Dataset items
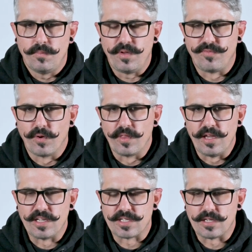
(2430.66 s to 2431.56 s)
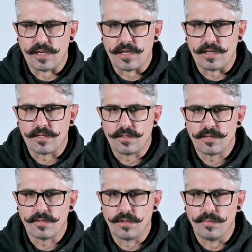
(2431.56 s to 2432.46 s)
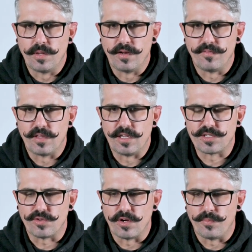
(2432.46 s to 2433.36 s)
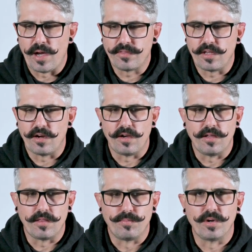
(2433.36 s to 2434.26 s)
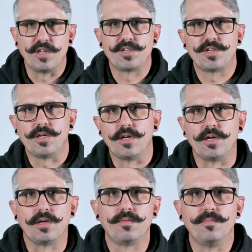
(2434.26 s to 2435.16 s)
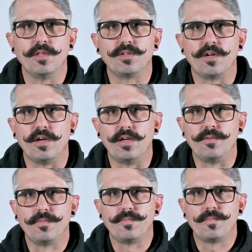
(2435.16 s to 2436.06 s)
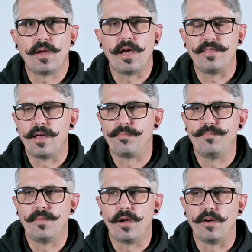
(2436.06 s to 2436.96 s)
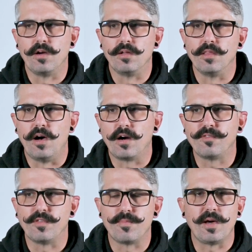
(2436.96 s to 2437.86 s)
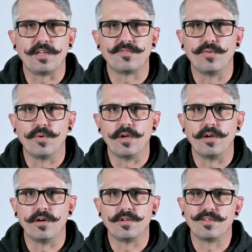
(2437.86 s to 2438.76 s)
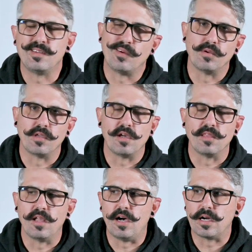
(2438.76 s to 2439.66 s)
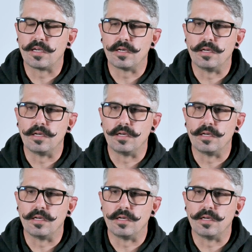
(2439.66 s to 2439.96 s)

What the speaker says: before this, a little bit of the history about the area. The British military had that area on lock for the past 4 years. Not really on lock.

Task goal:
Output the records verbatim without pictures.

Your solution:
(2430.66 s to 2431.56 s)
(2431.56 s to 2432.46 s)
(2432.46 s to 2433.36 s)
(2433.36 s to 2434.26 s)
(2434.26 s to 2435.16 s)
(2435.16 s to 2436.06 s)
(2436.06 s to 2436.96 s)
(2436.96 s to 2437.86 s)
(2437.86 s to 2438.76 s)
(2438.76 s to 2439.66 s)
(2439.66 s to 2439.96 s)

What the speaker says: before this, a little bit of the history about the area. The British military had that area on lock for the past 4 years. Not really on lock.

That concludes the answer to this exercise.